Additional booster doses of vaccine against COVID-19 are particularly important for those who are immunosuppressed, namely those who have had solid organ transplants, a new study shows.
The study, published in the Journal of Infectious Diseases, shows that even after vaccination, patients taking immunosuppressive medications to prevent rejection of an organ transplant have higher risk for severe COVID-19 than those with competent immune systems.
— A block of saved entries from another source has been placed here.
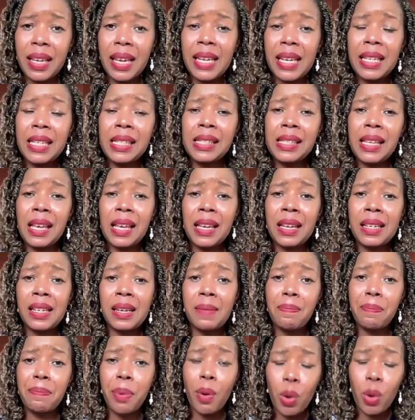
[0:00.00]
It is an
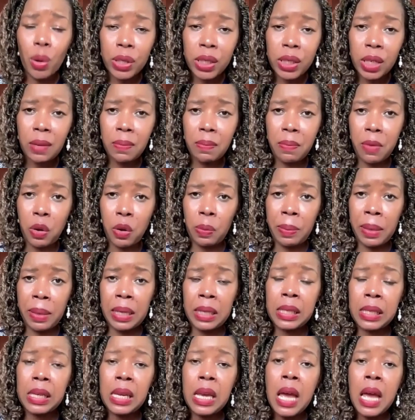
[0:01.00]
important
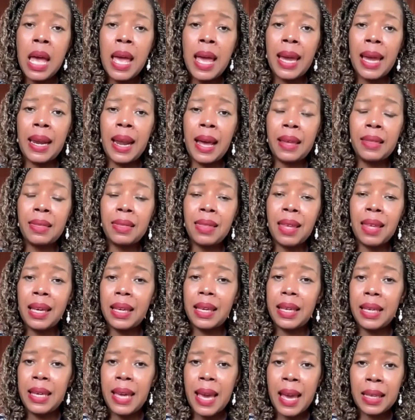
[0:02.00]
moment. And I
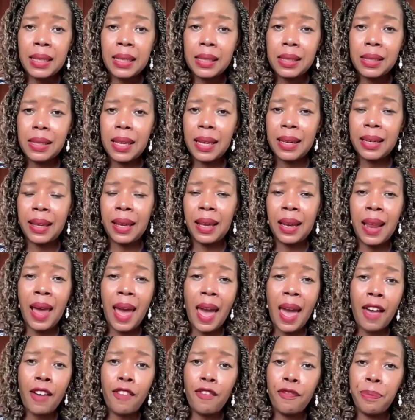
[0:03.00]
think, yes, it can
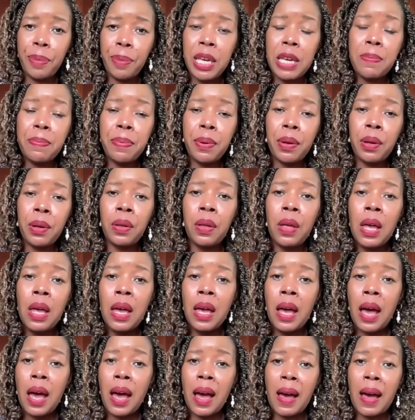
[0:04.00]
have people
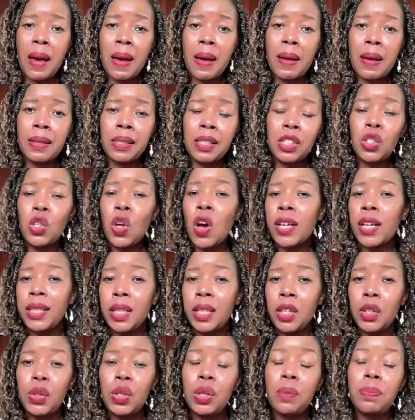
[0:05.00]

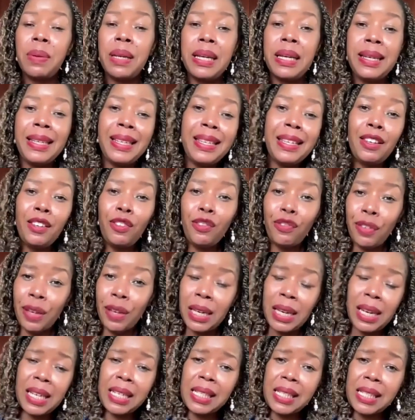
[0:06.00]
starting to believe
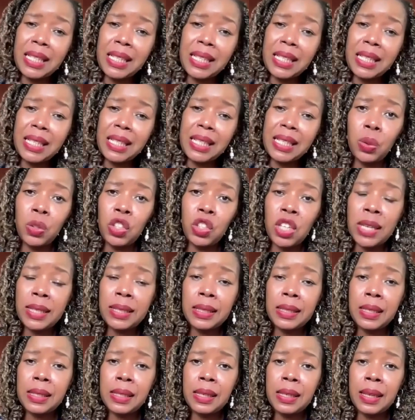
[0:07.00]
in international
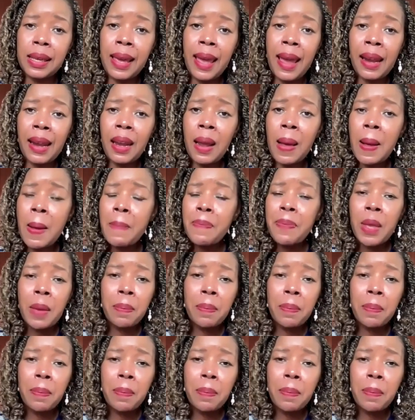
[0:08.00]
justice again.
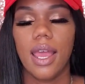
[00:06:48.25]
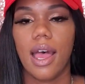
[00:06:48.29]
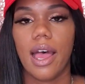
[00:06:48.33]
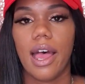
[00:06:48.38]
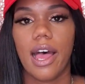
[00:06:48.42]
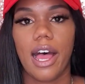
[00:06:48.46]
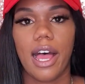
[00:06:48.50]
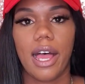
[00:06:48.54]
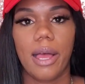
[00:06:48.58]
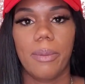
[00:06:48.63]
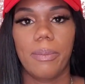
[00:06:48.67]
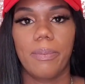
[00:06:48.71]

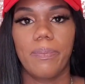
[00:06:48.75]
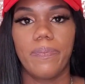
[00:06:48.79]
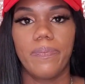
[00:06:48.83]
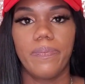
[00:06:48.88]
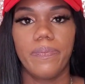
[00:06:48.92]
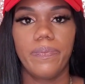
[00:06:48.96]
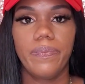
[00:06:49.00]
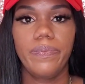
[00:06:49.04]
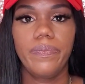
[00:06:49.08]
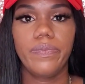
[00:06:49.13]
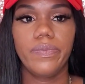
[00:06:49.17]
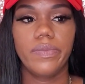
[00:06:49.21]

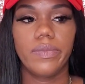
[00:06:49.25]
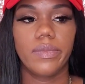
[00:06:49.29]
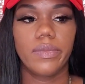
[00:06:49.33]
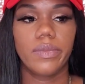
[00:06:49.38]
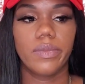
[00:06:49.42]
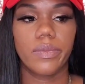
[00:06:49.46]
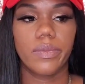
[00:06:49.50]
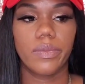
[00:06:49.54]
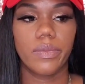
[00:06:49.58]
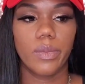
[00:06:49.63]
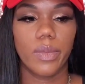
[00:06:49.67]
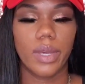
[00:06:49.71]

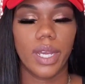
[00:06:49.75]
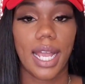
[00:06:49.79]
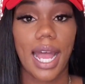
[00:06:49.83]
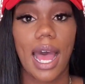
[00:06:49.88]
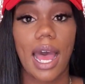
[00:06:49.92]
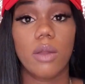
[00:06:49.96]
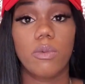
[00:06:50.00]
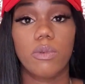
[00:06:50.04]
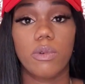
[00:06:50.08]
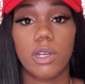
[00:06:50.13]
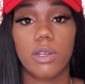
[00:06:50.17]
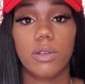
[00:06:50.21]

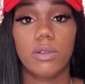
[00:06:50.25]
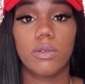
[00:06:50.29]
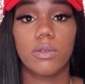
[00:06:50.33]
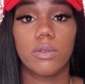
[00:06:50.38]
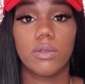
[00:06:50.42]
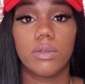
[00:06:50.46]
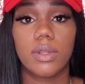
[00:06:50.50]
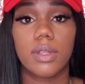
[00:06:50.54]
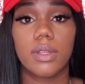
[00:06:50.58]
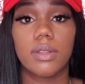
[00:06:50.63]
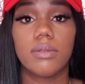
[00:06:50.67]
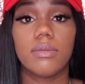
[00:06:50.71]
God
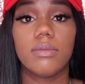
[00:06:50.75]
will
But vaccination with three doses of an mRNA vaccine — the first two COVID-19 vaccines authorized for use in the U.S. are messenger RNA (mRNA) vaccines — led to substantially greater protection than two doses, the study shows.
“The immune response to vaccination is often blunted in people with moderate to severe immunosuppression,” said Wesley Self, MD, MPH, principal investigator of the study and associate professor of Emergency Medicine and Vice President for Clinical Research Networks and Strategy at Vanderbilt University Medical Center. “Hence, throughout the COVID-19 pandemic, there has been a concern that immunocompromised people, such as those with a solid organ transplant, may not benefit from vaccination as much as immunocompetent people,” he said.
Although the data in the study confirms that after vaccination patients taking immunosuppressive medications to prevent rejection of an organ transplant have higher risk for severe COVID- 19 than those with competent immune systems, there’s also good news.
“Additional vaccine doses appear to substantially increase the effectiveness of vaccination for transplant patients,” Self said.
For example, among transplant patients, a regimen of two doses of mRNA COVID-19 vaccine was only 29% effective at preventing hospitalization due to COVID-19, while a regimen of three doses was 77% effective.
“The results of this real world, multicenter collaborative study indicate that solid organ transplant recipients benefit from three doses of mRNA COVID-19 vaccine, and support CDC recommended vaccine policies for a three-dose primary series in this vulnerable population,” said Jennie Kwon, DO, MSCI, the first author of the study and assistant professor of Medicine at Washington University in St. Louis and associate healthcare epidemiologist at Barnes-Jewish Hospital.
“We believe these results demonstrate that solid organ transplant recipients remain at risk for COVID-19 despite vaccination and support the need for continued efforts to mitigate the risk of COVID in this population. It illustrates that booster vaccine doses are particularly important for immunosuppressed people,” Self said, adding that fourth doses of the mRNA vaccines are now recommended for people with moderate-to-severe immunocompromising conditions, including solid organ transplant.
The study looked at 10,425 hospitalized patients across 21 hospitals — 440 who had had solid organ transplants, 1,684 with other immunocompromising conditions and 8,301 whose immune systems were competent. Future analysis will be important to understand the effectiveness of fourth doses, the residual risk of severe COVID-19 among solid organ transplant recipients after four vaccine doses and the durability of protection. In addition, other measures to reduce the risk of COVID-19 among solid organ transplant recipients should be considered, including vaccination of close contacts, individual immune monitoring and infection prevention strategies such as face masking in public spaces and physical distancing.
The study is part of the IVY (The Influenza and Other Viruses in the Acutely Ill) Research Network, originally created in 2019 to investigate the epidemiology of severe illnesses caused by viral respiratory infections and the effectiveness of vaccines in preventing these illnesses. The network, funded by the Centers for Disease Control and Prevention and led by Vanderbilt University Medical Center, consists of 21 large adult hospitals geographically dispersed across the U.S. Self is principal investigator for the network.